Moreover, UISS accounts for biological variability in immune responses. In particular, it incorporates genetic variability by allowing the customization of parameters that influence immune responses. These parameters can be adjusted to reflect differences in genetic makeup, such as variations in major histocompatibility complex (MHC) molecules, cytokine production levels, and receptor expression. The model can also simulate the impact of environmental factors, such as prior exposure to allergens, infections, and overall health status, which can significantly influence an individual’s immune response. These factors are incorporated through initial conditions and external stimuli inputs.

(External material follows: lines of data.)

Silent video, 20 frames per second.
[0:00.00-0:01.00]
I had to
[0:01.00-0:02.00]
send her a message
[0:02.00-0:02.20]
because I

UISS-TOX, or the Universal Immune System Simulator for Toxicology, is an extension or application of the UISS framework specifically designed to study the effects of toxic substances on the immune system. While the original UISS model is focused on simulating the immune system’s response to pathogens, cancerous cells, and other internal biological entities, UISS-TOX adapts this sophisticated simulation environment to understand how toxins and potentially harmful chemicals interact with immune system components [20, 25]. By incorporating toxicological factors into the UISS model, UISS-TOX enables the simulation and the analysis of the impact of various toxic substances on immune function. This can include how toxins affect the behaviour of immune cells, alter chemical signalling pathways, or disrupt normal physiological responses. The simulation can cover a wide range of toxicological scenarios, from acute exposure to long-term effects, offering insights into how toxic substances might compromise the immune system’s ability to fight infections, contribute to the development of autoimmune diseases, or influence the progression of cancer.

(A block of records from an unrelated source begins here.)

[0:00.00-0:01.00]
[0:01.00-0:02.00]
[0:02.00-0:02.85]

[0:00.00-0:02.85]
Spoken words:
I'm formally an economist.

We have further extended the UISS-TOX modelling and simulation platform to consider relevant hallmarks of skin and respiratory sensitizers. To achieve this goal, we have systematically reviewed the literature to identify the primary immunological mechanisms behind allergic reactions and have illustrated these mechanisms within a conceptual framework (Fig. 1). The model depicts the key immunological events of an allergic reaction, with a particular focus on respiratory Th2-type reactions. The two main represented compartments are lung epithelium and draining lymph node. After exposure, the respiratory sensitizing chemical in lung epithelium binds to serum or epithelial proteins. The primary haptenized proteins for respiratory sensitizers were found to be multiple unknown serum proteins with molecular weights of 130 000 and above, as well as electrophoretic mobility and coelution with the prominent proteins in serum albumin [26]. This process, helped by proinflammatory mediators, activates dendritic cells (DCs), which differentiate in antigen-presenting cells/MHC-II. The antigen-presenting cells migrate to the draining lymph node, where they induce the activation of B cells and the proliferation of naive T cells, promoting their differentiation in Th1, Th2, and Th17. In the case of respiratory sensitization, the differentiation is more driven towards Th2 cells, with the secretion of cytokines such as IL-5, IL-4, IL-13, and IL-10. IL-5 stimulates the growth and differentiation of eosinophils and, together with IL-4, induces IgE secretion from plasma B cells. IgE binds and induces degranulation of mast cells and their release of histamine and leukotrienes. In particular, histamine leads to the acute symptoms of the airways (sneezing and spasms of the airways), while leukotrienes lead to the prolonged symptoms of the airways (breathlessness and wheezing), all characteristic symptoms of respiratory allergy.

Figure 1.

Figure 1

Conceptual model representation of the key immunological events of skin and respiratory sensitization, focusing on a Th2-type respiratory predominant response.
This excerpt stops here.